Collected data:
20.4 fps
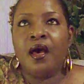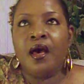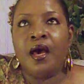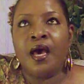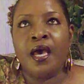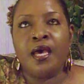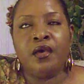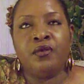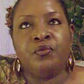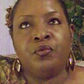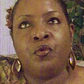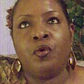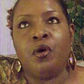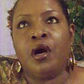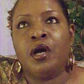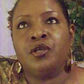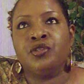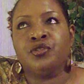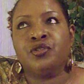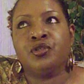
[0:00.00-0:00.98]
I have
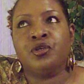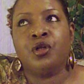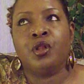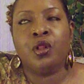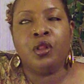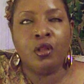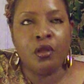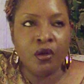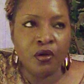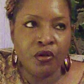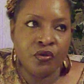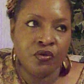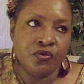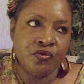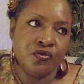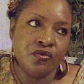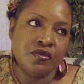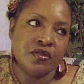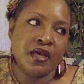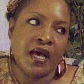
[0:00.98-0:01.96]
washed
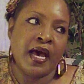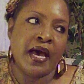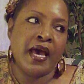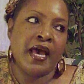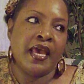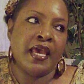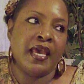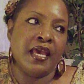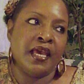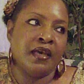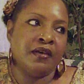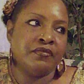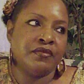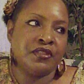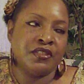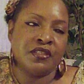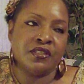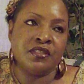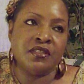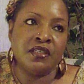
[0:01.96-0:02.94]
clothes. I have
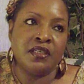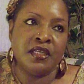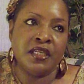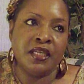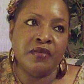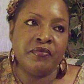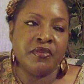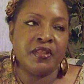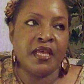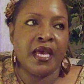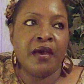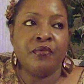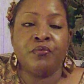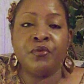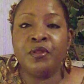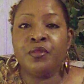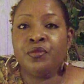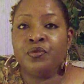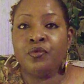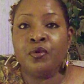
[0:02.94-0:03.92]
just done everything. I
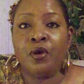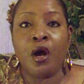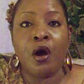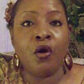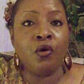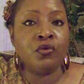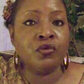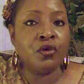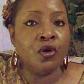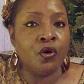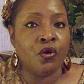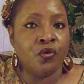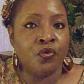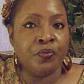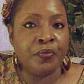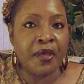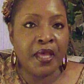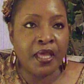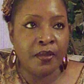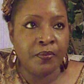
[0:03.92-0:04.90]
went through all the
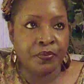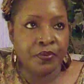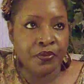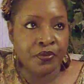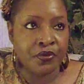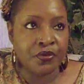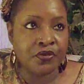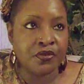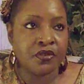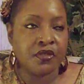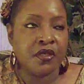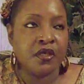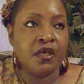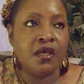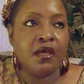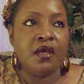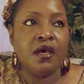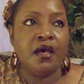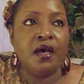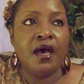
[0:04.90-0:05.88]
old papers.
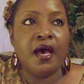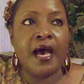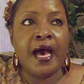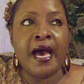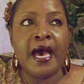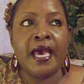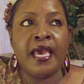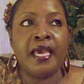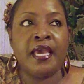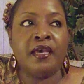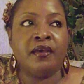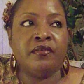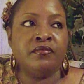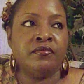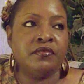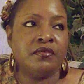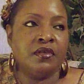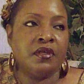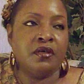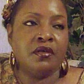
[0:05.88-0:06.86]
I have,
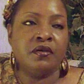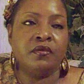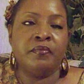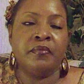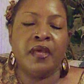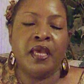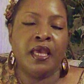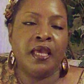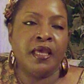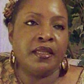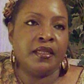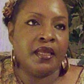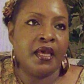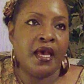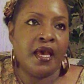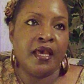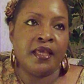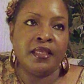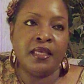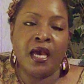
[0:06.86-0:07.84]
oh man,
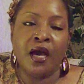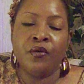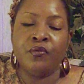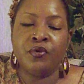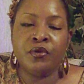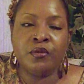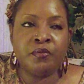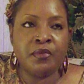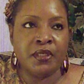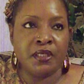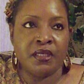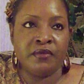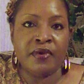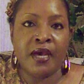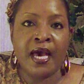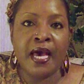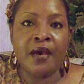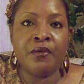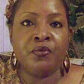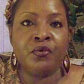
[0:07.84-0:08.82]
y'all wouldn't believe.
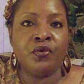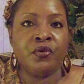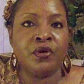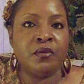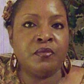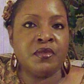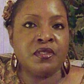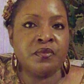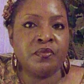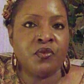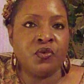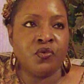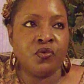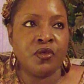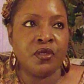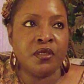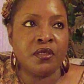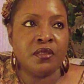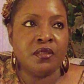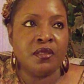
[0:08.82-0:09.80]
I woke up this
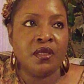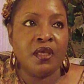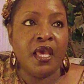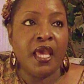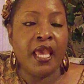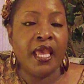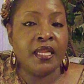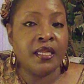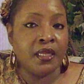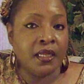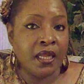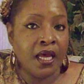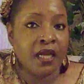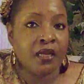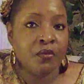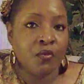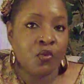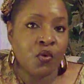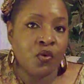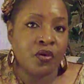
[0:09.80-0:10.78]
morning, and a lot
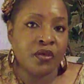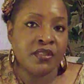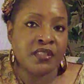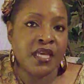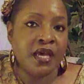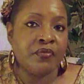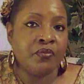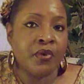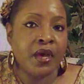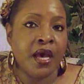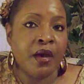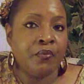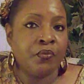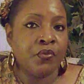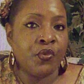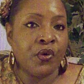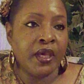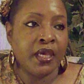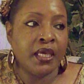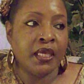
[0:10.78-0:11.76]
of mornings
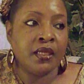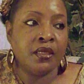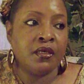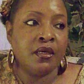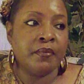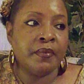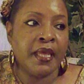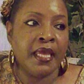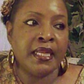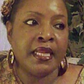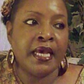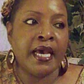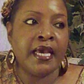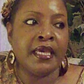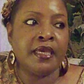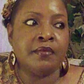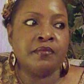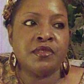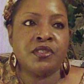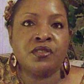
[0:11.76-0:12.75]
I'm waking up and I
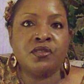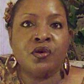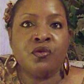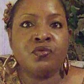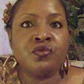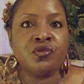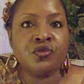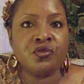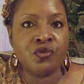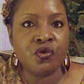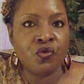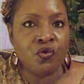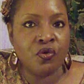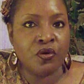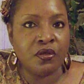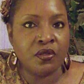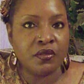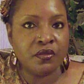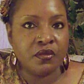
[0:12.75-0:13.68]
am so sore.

**WHAT YOU SHOULD DO**.
Do not copy pictures. Restate exactly the lines from the one containing "[0:09.80-0:10.78]" through the last line of the records.

**YOUR SOLUTION**.
[0:09.80-0:10.78]
morning, and a lot
[0:10.78-0:11.76]
of mornings
[0:11.76-0:12.75]
I'm waking up and I
[0:12.75-0:13.68]
am so sore.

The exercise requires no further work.